Printable CopyA GAMBLER’S GUIDE TO DYING
Holden Street Theatres
Until 13 Mar 2016

Review by John Wells

I’ve never been much of a gambler. I vaguely remember a crusty late night in the late eighties, swanning around the newly-opened casino in a borrowed dinner suit, drinking Kahlua and milk, smoking B & H Special Filters (you could do that then) and generally fancying myself as a dashing urban sophisticate. That night I lost a hundred bucks in about nine seconds on the Blackjack tables. Not quite as James Bond as I had imagined.

Gary McNair’s beautiful monologue, “A Gambler’s Guide to Dying” is not really about gambling. It is about the fizzy delight of anticipation, the power of story-telling and the bond between grandfather and grandson. McNair has a wonderful gift of spinning a yarn; he tells the burnished and exaggerated tale of his Grandad, a lifelong gambler. The grandfather earned a beating from his furious Glasgow mates when he successfully bet on the English to win the 1966 World Cup, and then, after his diagnosis of terminal cancer, he bet he would defy his doctors’ predictions and see the millennium tick over.
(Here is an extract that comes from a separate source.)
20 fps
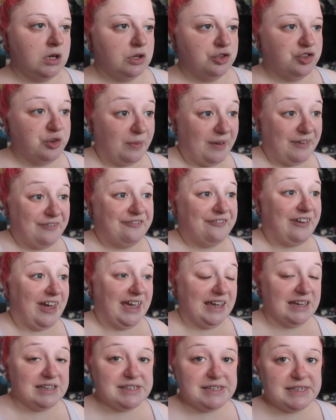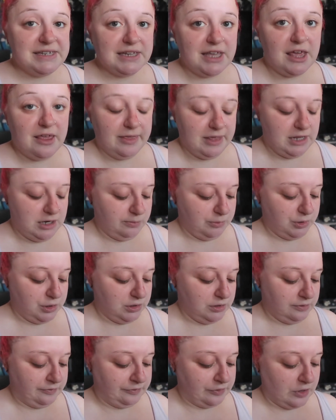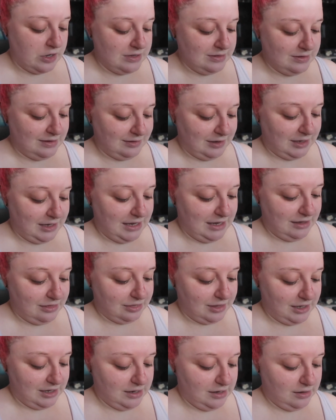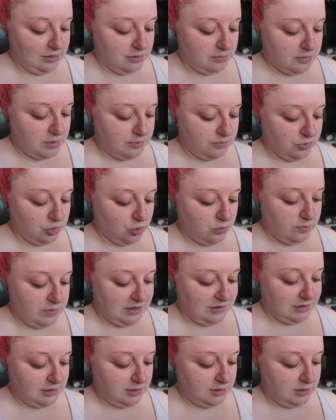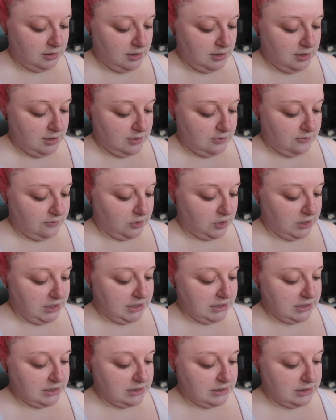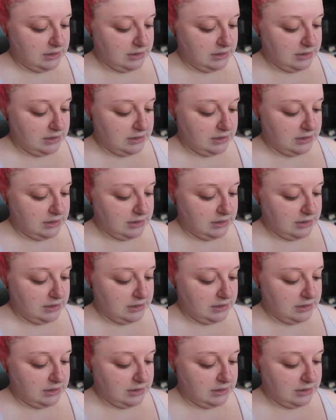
do my face and then I'm gonna find this heat thingy that mum told me to find.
The story is simple, but the theatrical manifestation is complex, subtle, funny and heart-breaking. McNair is a committed performer, moving effortlessly from the characters of his young self, to his grandfather, to an older, wiser narrator. He is crackling with energy and skill. McNair gives full effect to the wonderful, nuanced, brash poetry of the writing. There is such tenderness, hope and love in this show, with reflections on family, the power of expectation, and how sometimes truth is a fluid notion.

This is a complete show: the simple set is cleverly constructed, lit in soft warm yellows and backed with a well-crafted score. Nothing is out of place.

What a delightful, moving piece of narrative theatre and an early highlight of this year’s Fringe.